_Records_
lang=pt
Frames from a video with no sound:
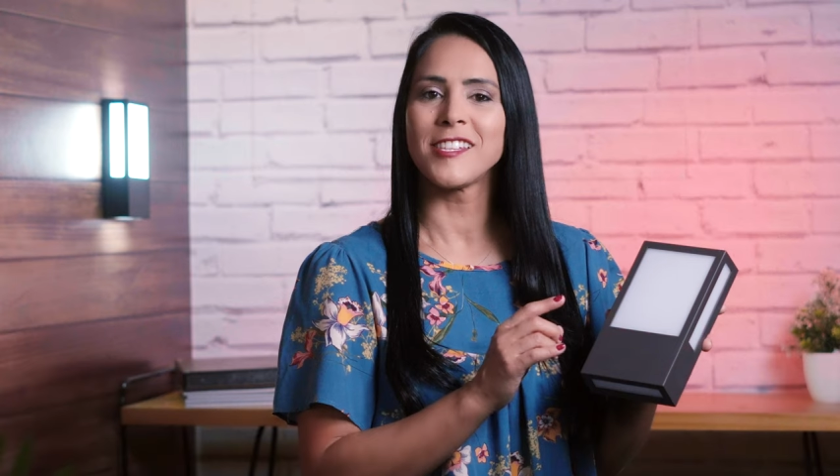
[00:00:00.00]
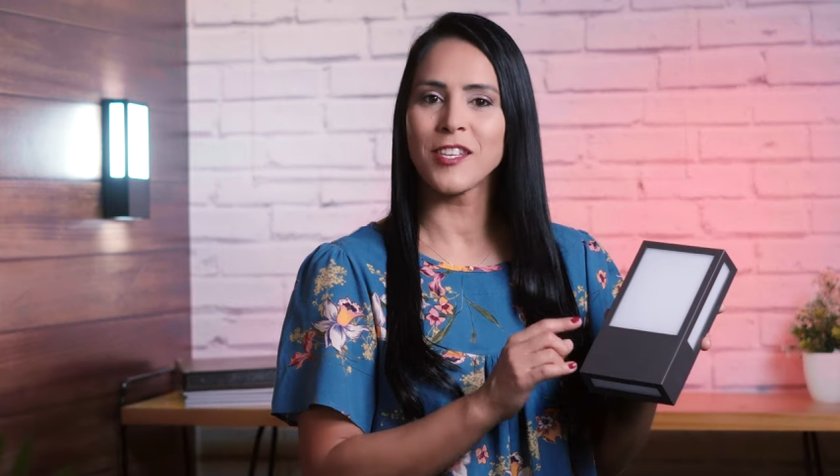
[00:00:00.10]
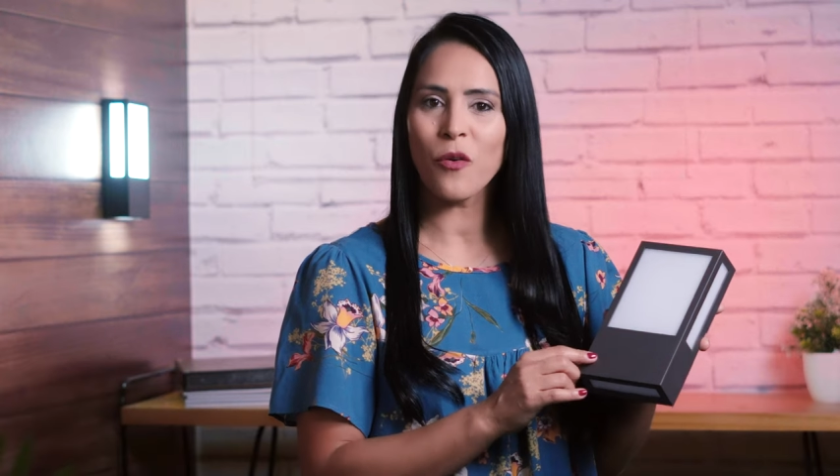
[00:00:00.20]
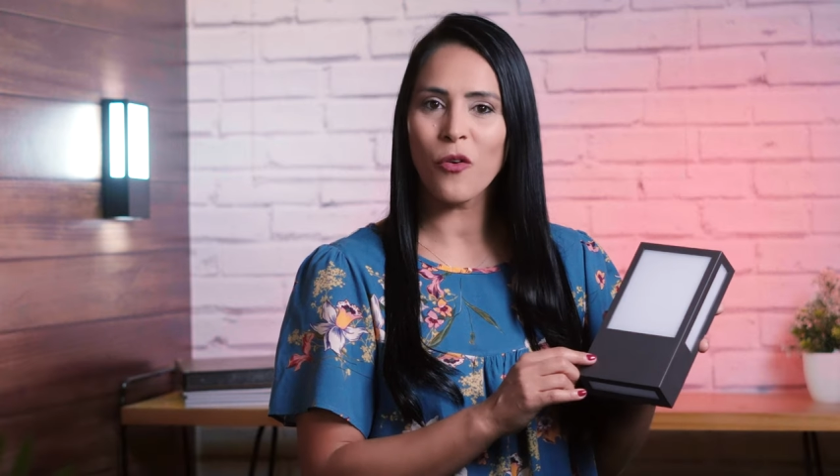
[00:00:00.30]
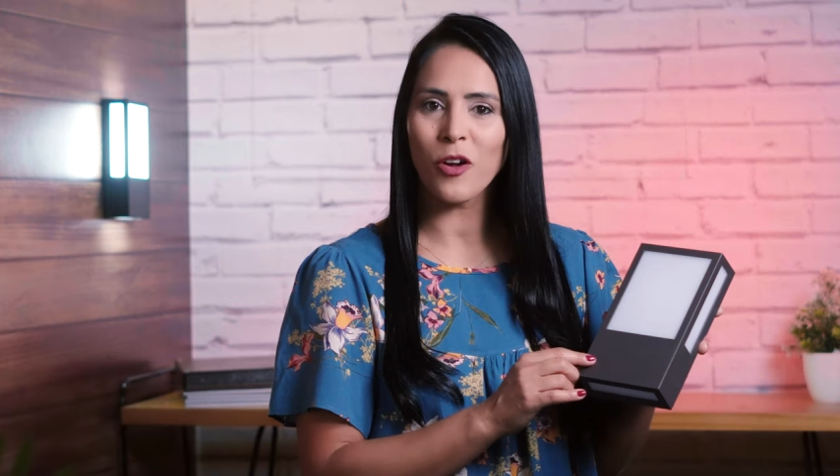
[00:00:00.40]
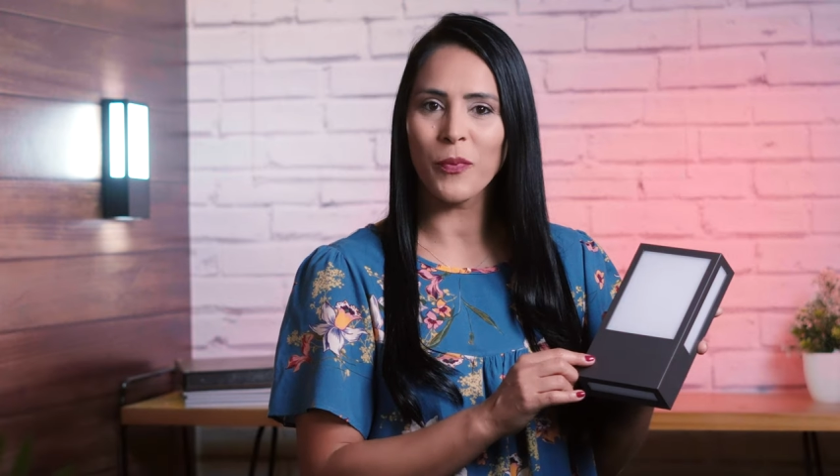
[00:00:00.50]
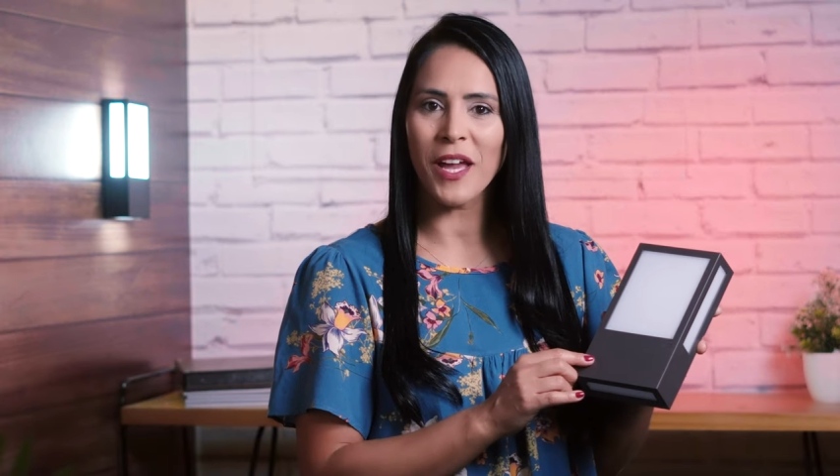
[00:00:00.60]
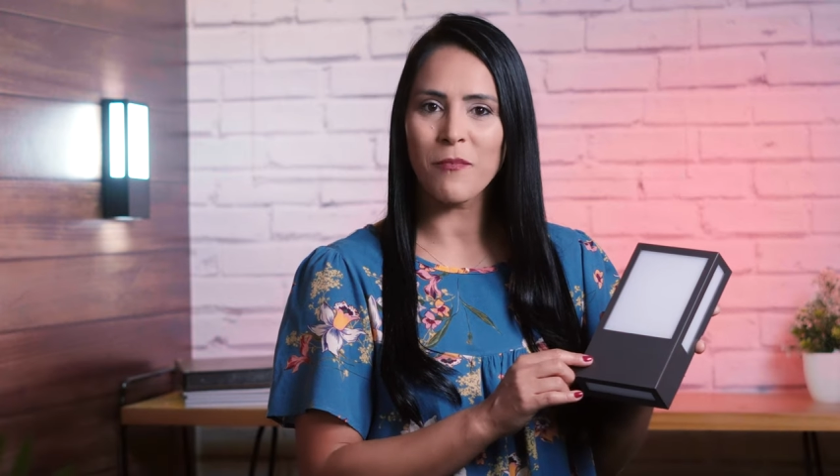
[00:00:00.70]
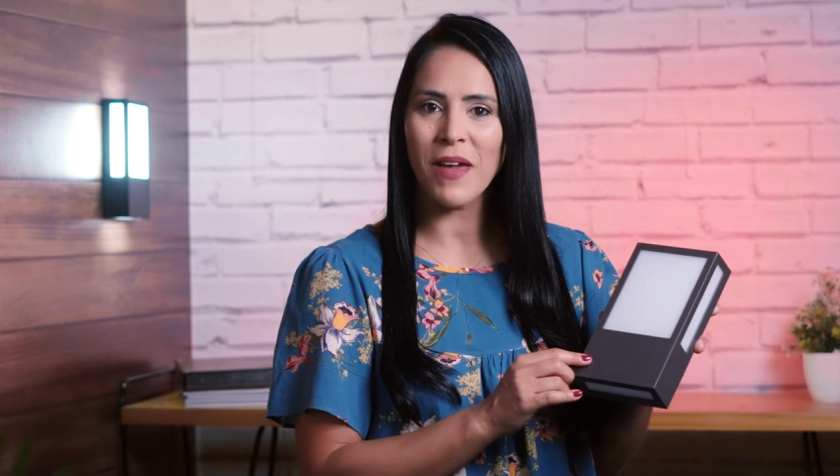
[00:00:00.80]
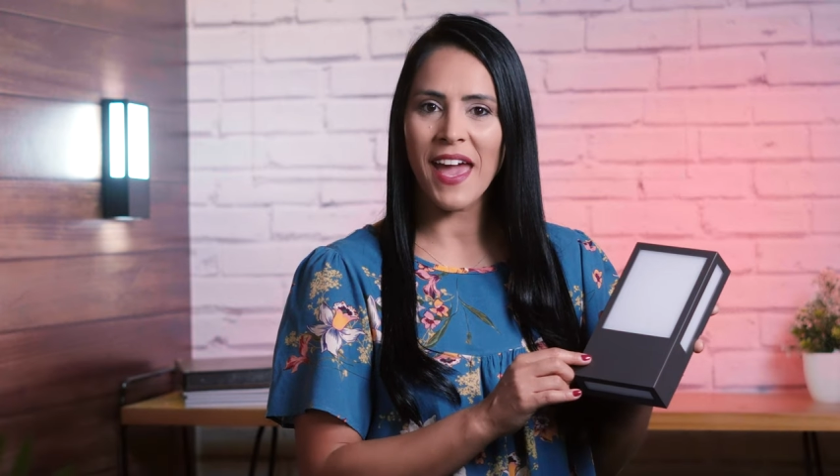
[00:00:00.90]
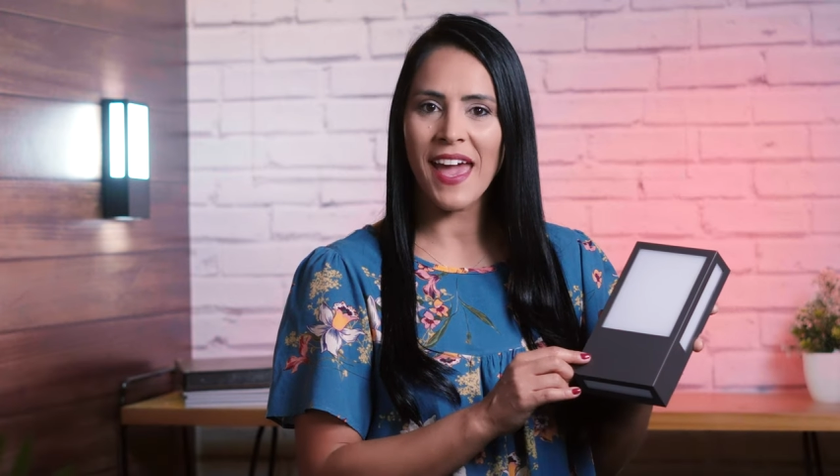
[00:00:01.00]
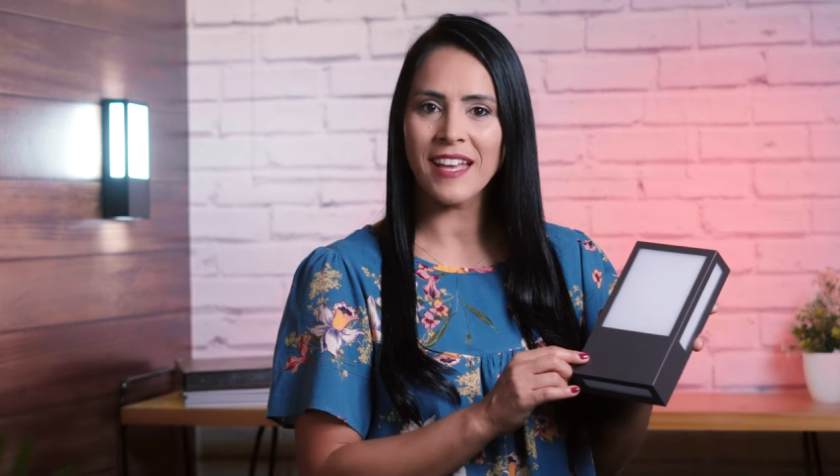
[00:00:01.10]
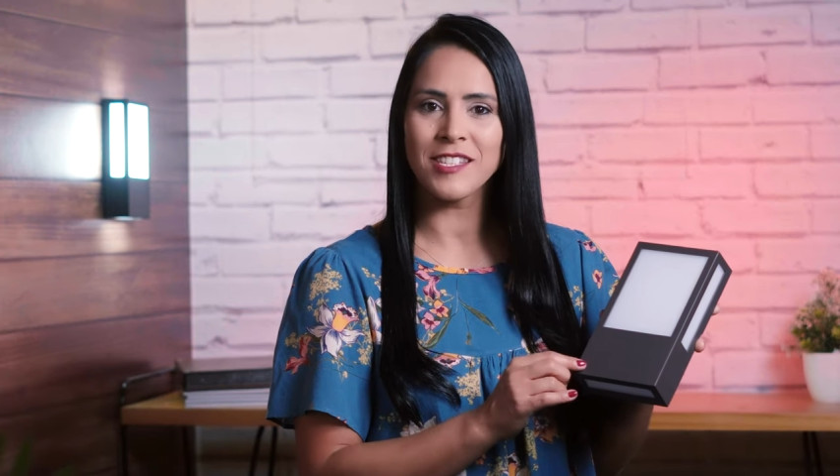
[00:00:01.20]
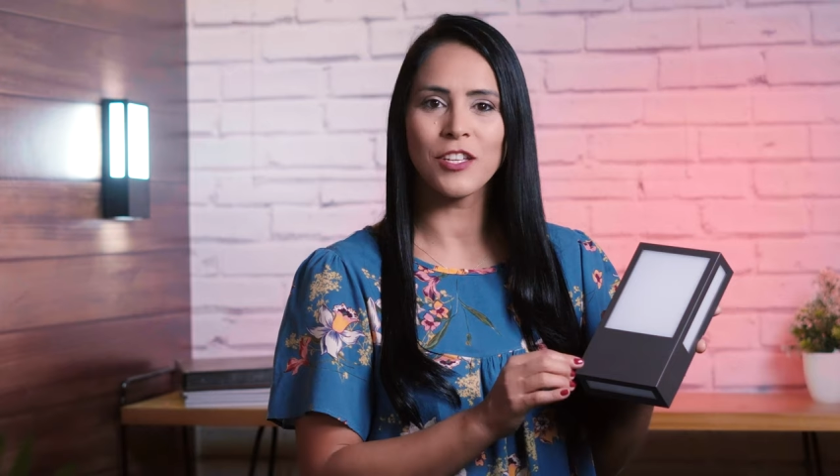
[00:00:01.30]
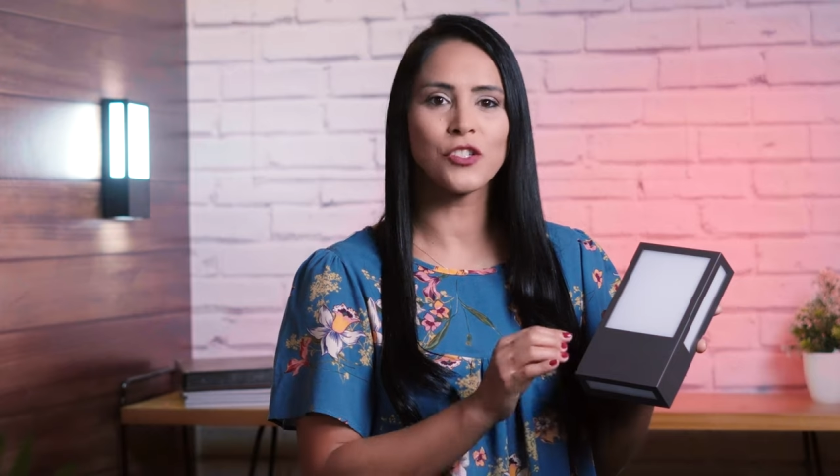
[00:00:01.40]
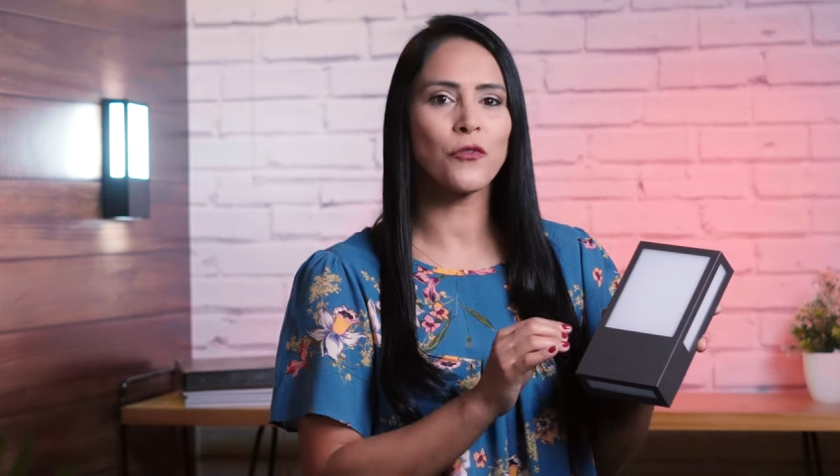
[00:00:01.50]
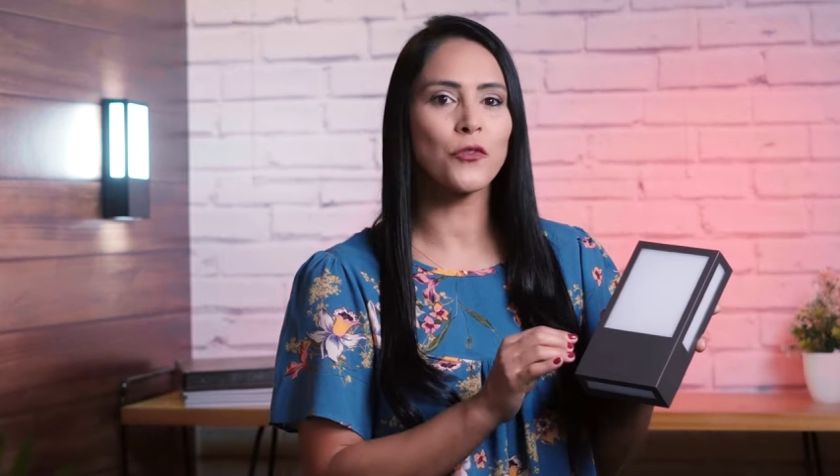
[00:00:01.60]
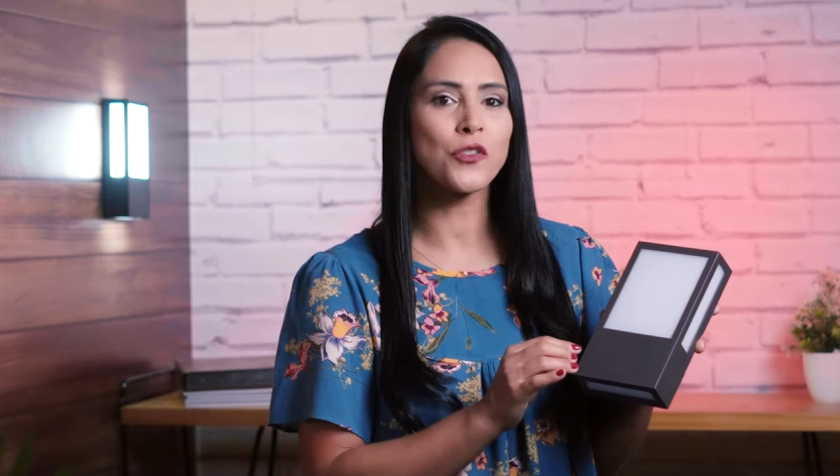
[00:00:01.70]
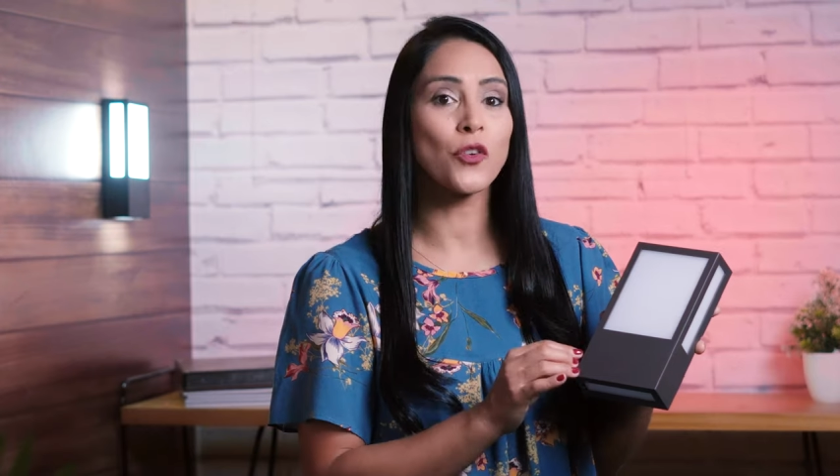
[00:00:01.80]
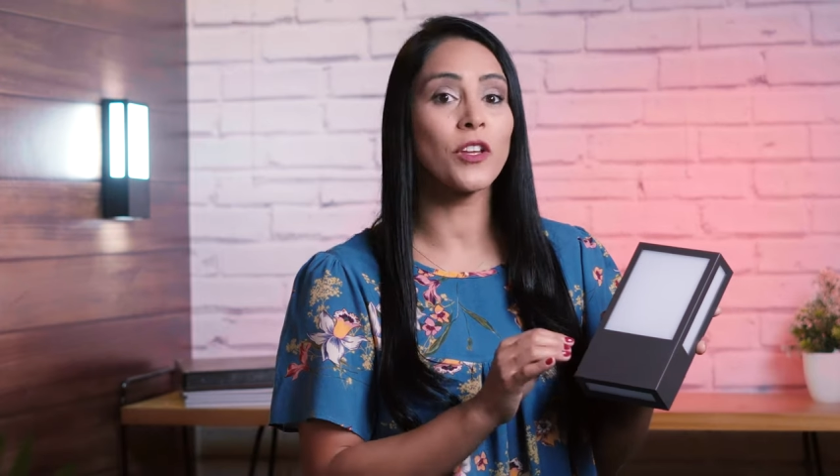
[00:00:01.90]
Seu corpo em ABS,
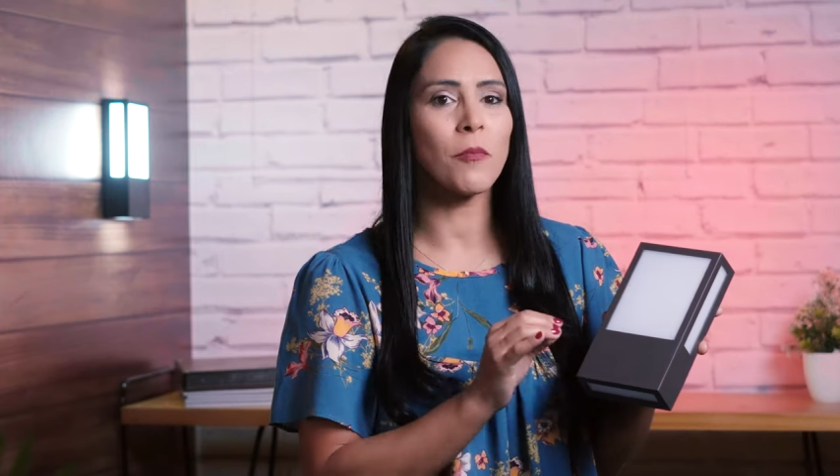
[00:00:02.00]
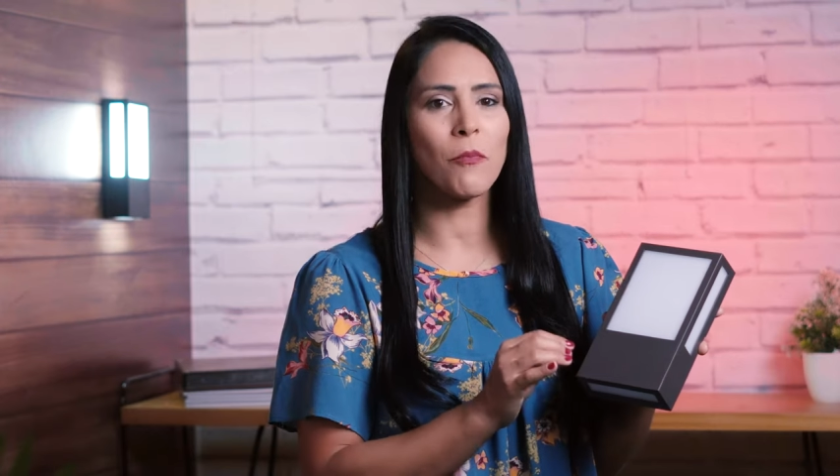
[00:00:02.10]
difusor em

_Your task_
Begin at the line containing "[00:00:01.70]" and restate exactly every line through the end of the material, skipping the pictures.

_Completed exercise_
[00:00:01.70]
[00:00:01.80]
[00:00:01.90]
Seu corpo em ABS,
[00:00:02.00]
[00:00:02.10]
difusor em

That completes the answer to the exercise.